Zillow API Web Service Disabled

  • Friday, 26th March, 2021
  • 12:57pm

Recently the Zillow API webservice has been disabled. There has been no notification from Zillow regarding the change in their service.

This change will affect the home valuation report displayed to visitors after they submit the request form. The error does not prevent the visitor from submitting the web form, and the seller landing page is still able to function for lead generation. On the report page, the following message will now appear to visitors, “Sorry, no estimate can be found for this property”.

The Zillow API has been a reliable source of automated home value estimates. Zillow offers real estate app developers their API as a free service. As stated in their API Terms, Zillow may change, suspend or discontinue the Zillow API and suspend or terminate the use of the Zillow API, Zillow Data, and/or Zillow Brand & Links at any time for any reason, without notice.

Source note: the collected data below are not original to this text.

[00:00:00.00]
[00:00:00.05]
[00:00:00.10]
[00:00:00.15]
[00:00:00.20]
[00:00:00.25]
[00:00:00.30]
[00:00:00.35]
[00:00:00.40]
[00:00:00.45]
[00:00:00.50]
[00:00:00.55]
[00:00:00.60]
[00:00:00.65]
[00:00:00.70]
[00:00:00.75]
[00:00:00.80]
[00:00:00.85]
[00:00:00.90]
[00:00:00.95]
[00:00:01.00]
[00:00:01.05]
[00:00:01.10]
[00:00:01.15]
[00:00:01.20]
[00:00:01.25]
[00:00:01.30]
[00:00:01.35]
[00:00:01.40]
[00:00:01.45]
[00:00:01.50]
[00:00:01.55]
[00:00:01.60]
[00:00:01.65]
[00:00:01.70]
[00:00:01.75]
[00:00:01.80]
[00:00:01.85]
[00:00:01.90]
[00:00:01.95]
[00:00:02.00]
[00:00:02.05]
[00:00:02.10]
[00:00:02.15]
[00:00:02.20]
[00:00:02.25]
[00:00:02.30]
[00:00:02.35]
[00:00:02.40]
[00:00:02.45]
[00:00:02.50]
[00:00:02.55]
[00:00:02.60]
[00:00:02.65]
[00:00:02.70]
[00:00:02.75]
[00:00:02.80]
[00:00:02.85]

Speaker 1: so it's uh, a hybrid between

We have secured a new data provider and have been working on the new Seller landing page. In addition to adding automated valuations, we also have access to property tax data. Tax data is not a simple thing. It originates from municipalities and varies widely across the country. The municipalities may not make the data easy to access and may set their own terms of use for the data.

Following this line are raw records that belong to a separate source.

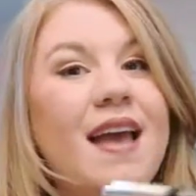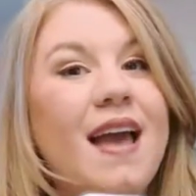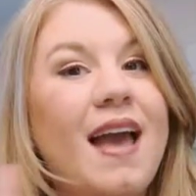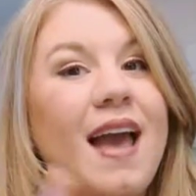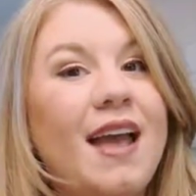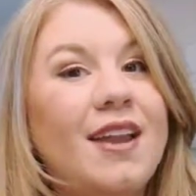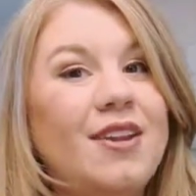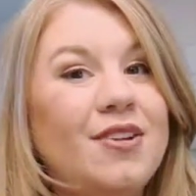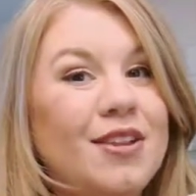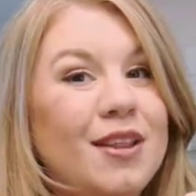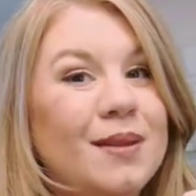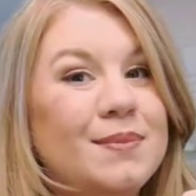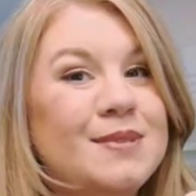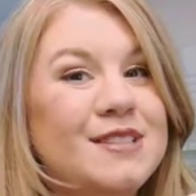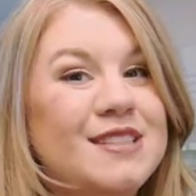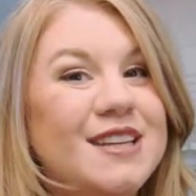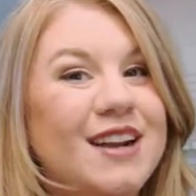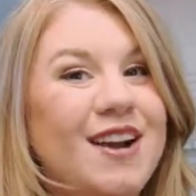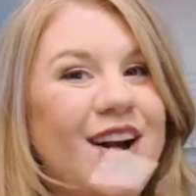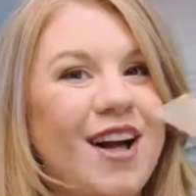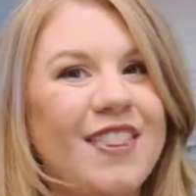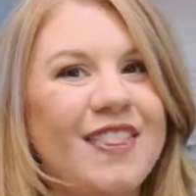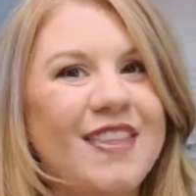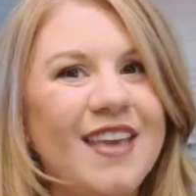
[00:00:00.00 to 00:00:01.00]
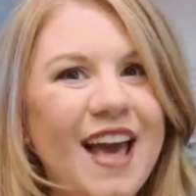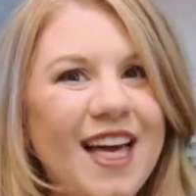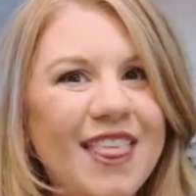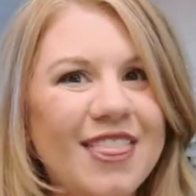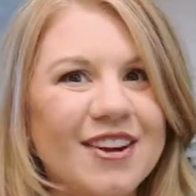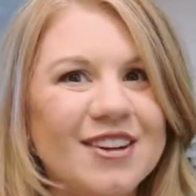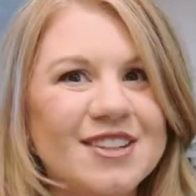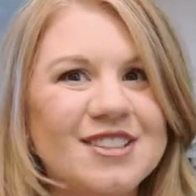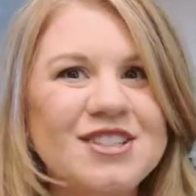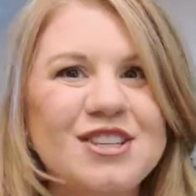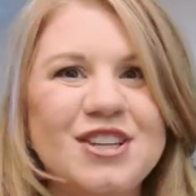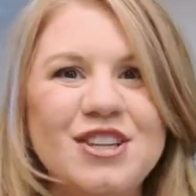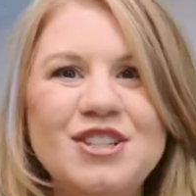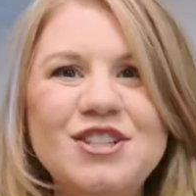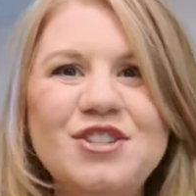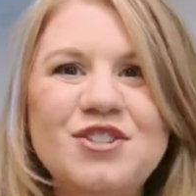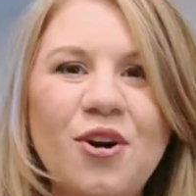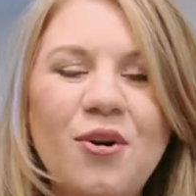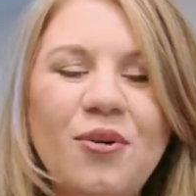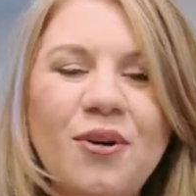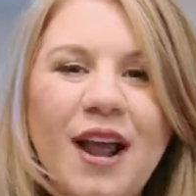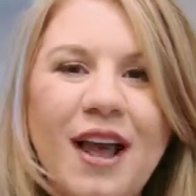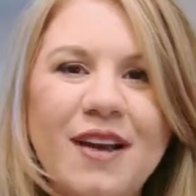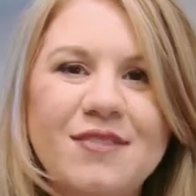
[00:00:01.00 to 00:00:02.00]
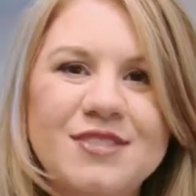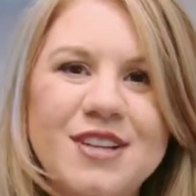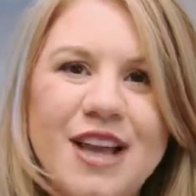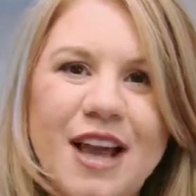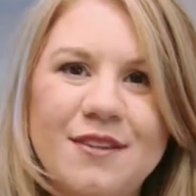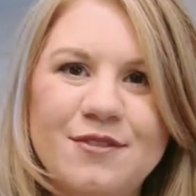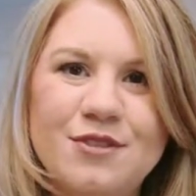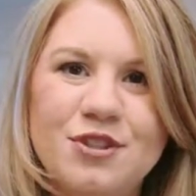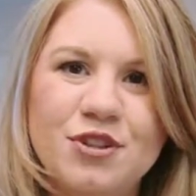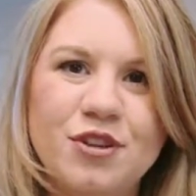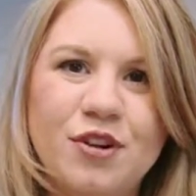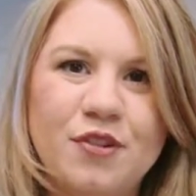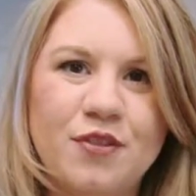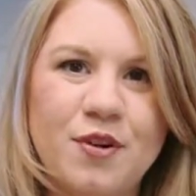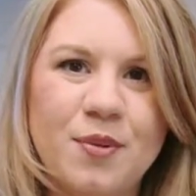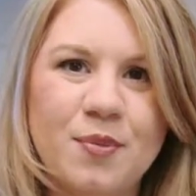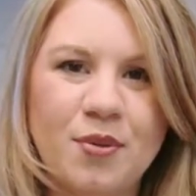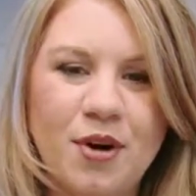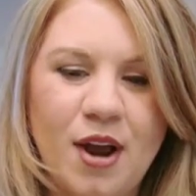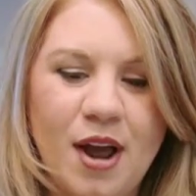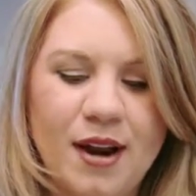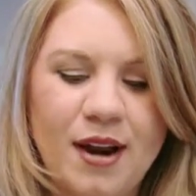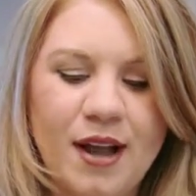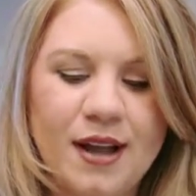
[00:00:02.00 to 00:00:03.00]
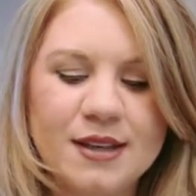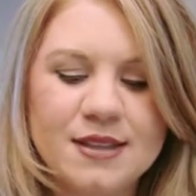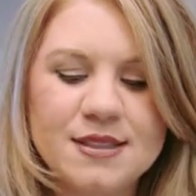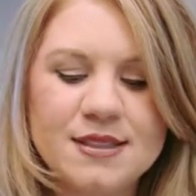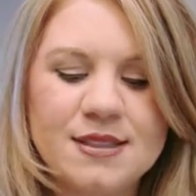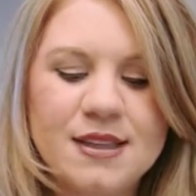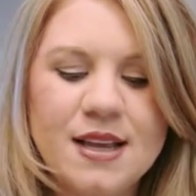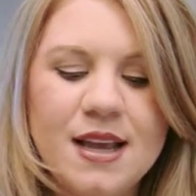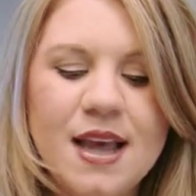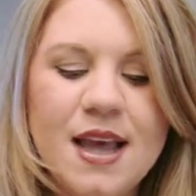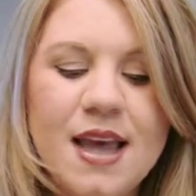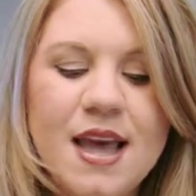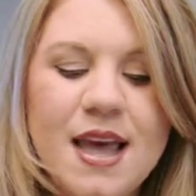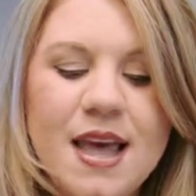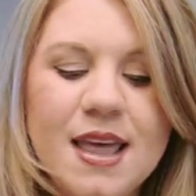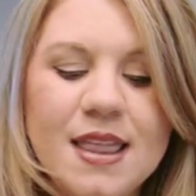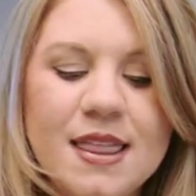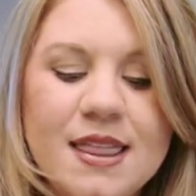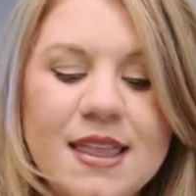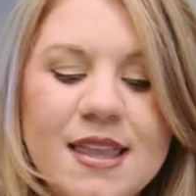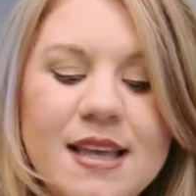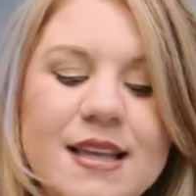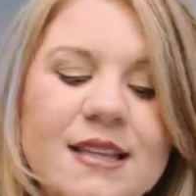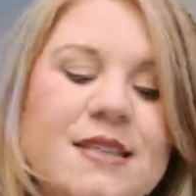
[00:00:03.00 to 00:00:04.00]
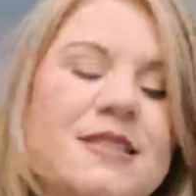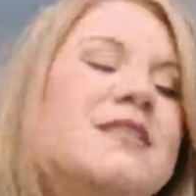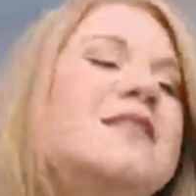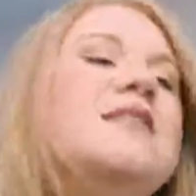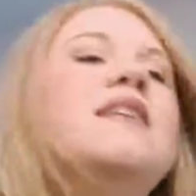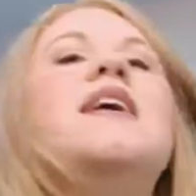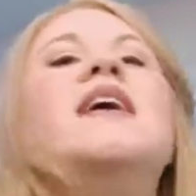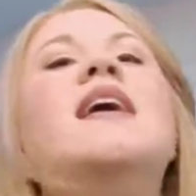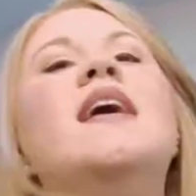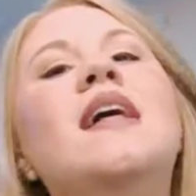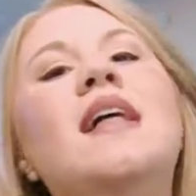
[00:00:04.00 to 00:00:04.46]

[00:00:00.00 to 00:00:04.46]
and your lipstick on the other, so you don't have to have two different products. This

A property sale is recorded by the municipality, but this data does not include key factors for valuation like square footage, year built, and acreage.

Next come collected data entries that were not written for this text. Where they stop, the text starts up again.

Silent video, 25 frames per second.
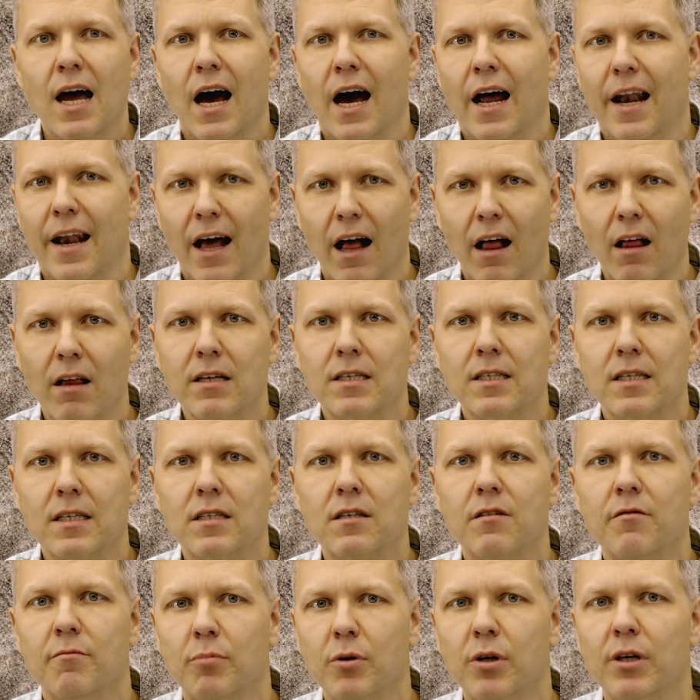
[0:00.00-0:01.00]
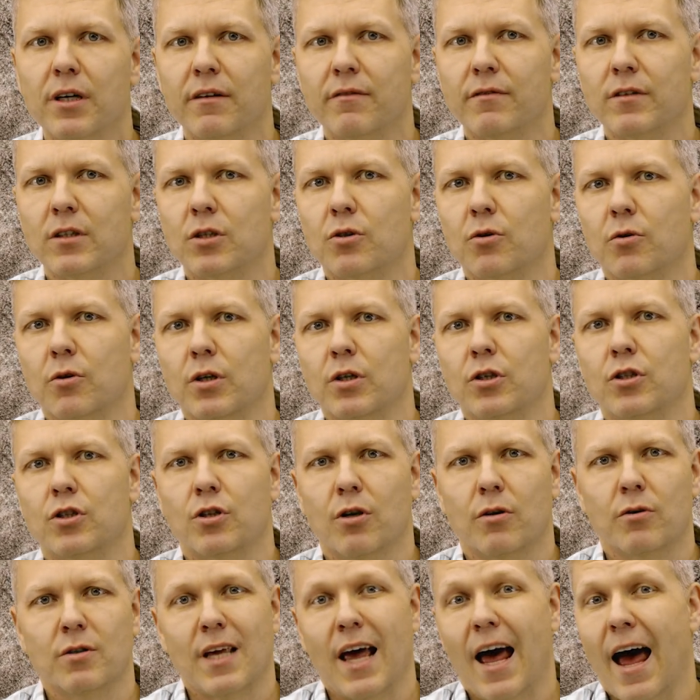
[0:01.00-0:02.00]
Analysis of book inventories
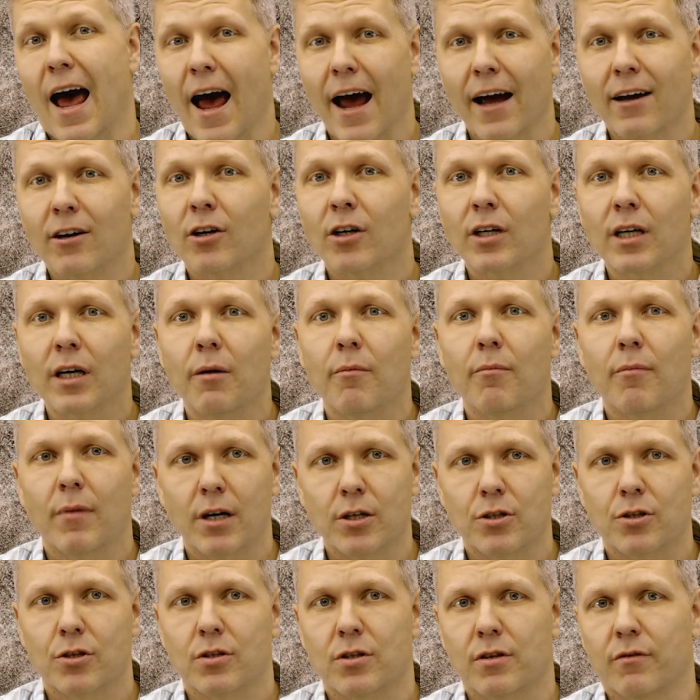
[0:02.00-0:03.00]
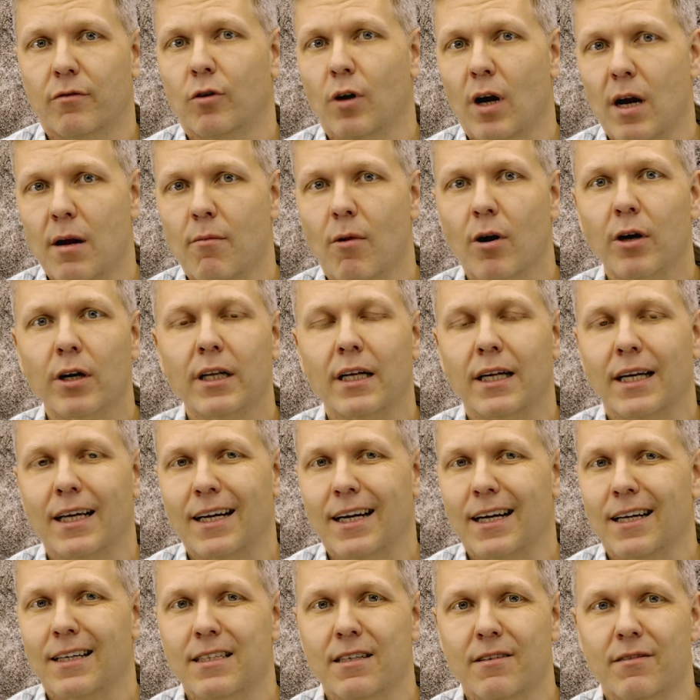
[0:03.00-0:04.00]
shows aggregate measures of grain marketing
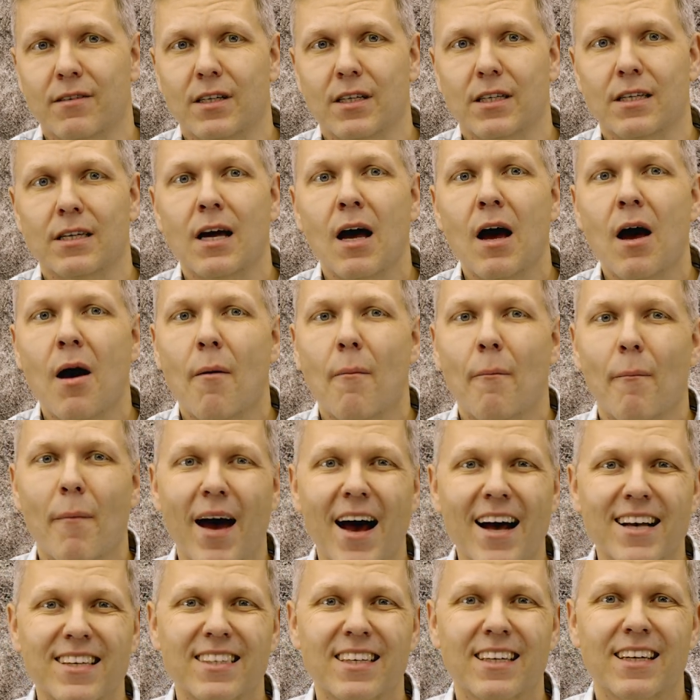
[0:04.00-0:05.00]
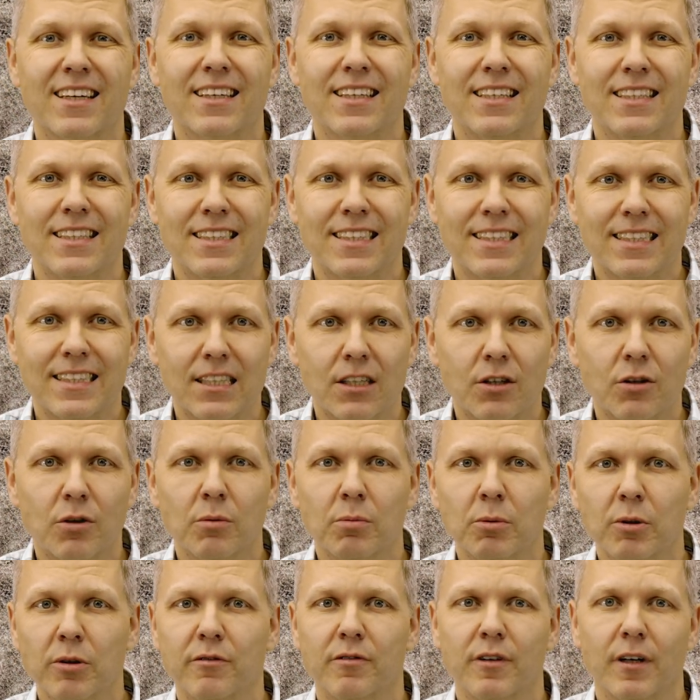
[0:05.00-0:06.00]
activity mask
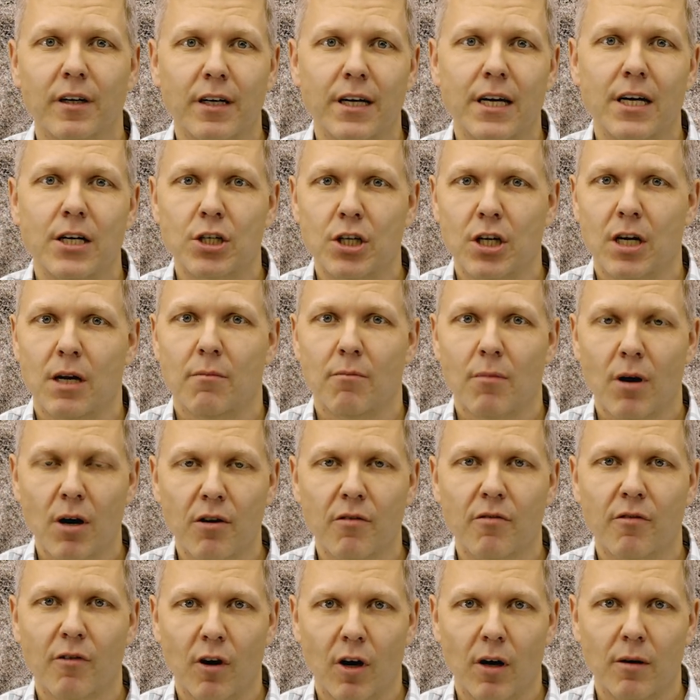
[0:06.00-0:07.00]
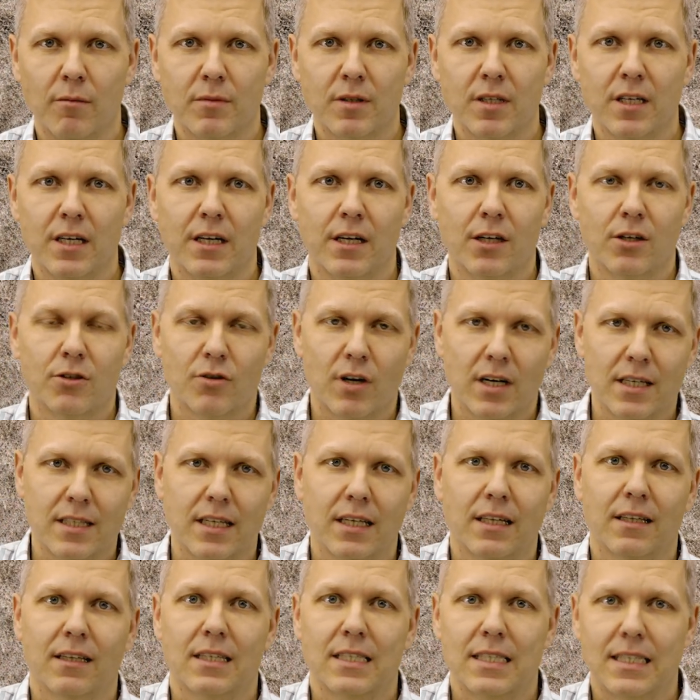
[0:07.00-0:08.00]
considerable variation among farms in
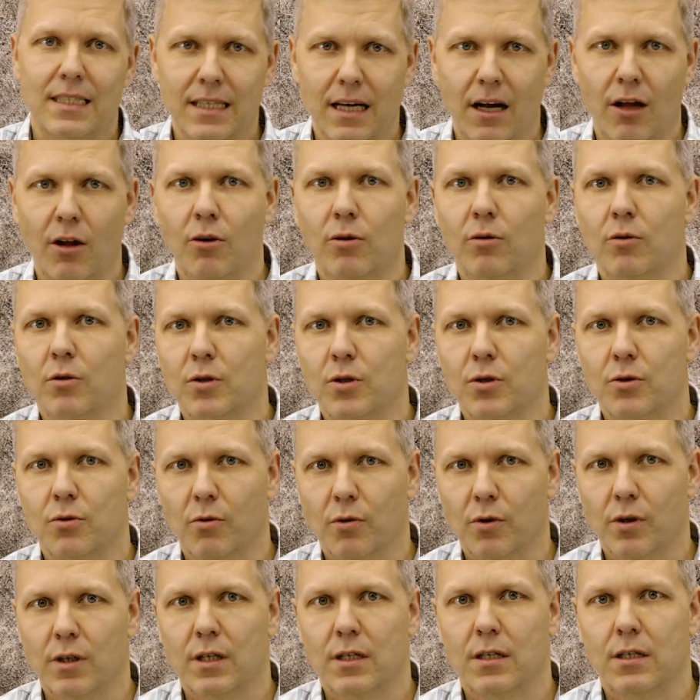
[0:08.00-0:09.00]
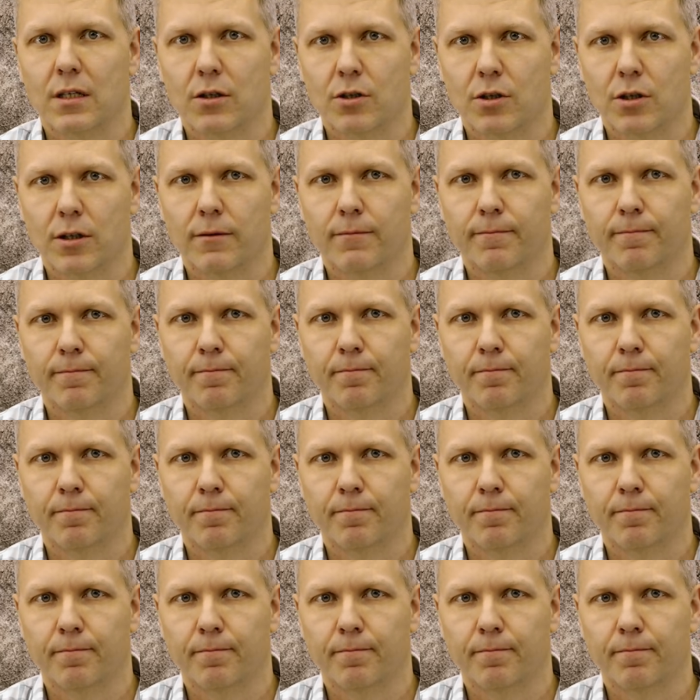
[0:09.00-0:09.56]
addressing the sell or store decision.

For example, you can have a recorded sale for a parcel of land. After the land is purchased, the owner builds a house. Now the improvement may be recorded, but the improvement details will be missing. There are many additional scenarios where the tax data is not enough. When a property is accessed by the municipality, the assessed value is not the market value.

The best method would be to aggregate the tax data with the MLS data. It’s really crucial to have access to the sold listing data.

The traditional method of determining the valuation of a property is to use a comparable market analysis.

  • First, you have a subject property with features and characteristics. Now locate the three best comparable properties and record their details and sold prices.
  • Make adjustments to the sold prices for differences between them and the subject property.
  • The market value of the subject property is calculated from adjusted sold comparable prices.

Developing an accurate algorithm for home valuations should start with a process similar to the comparable market analysis. To begin with, perform a radius search of sold properties based on the subject properties geo-location. Analyze the list of properties for relevance of key factors like property type, square footage, and subdivision. The rule of thumb is CBS (Comparable Better Subtract) and CIA (Comparable Inferior Add). Meaning, using the recent sold prices of comparable properties you will adjust the subject property price up when your comparable has an inferior feature or characteristic and inversely adjust the subject property price down when your comparable has a better feature or characteristic.

Finally, the valuation is a moving target. The sold listing data is constantly changing therefore valuations will need to be continually revised and adjusted.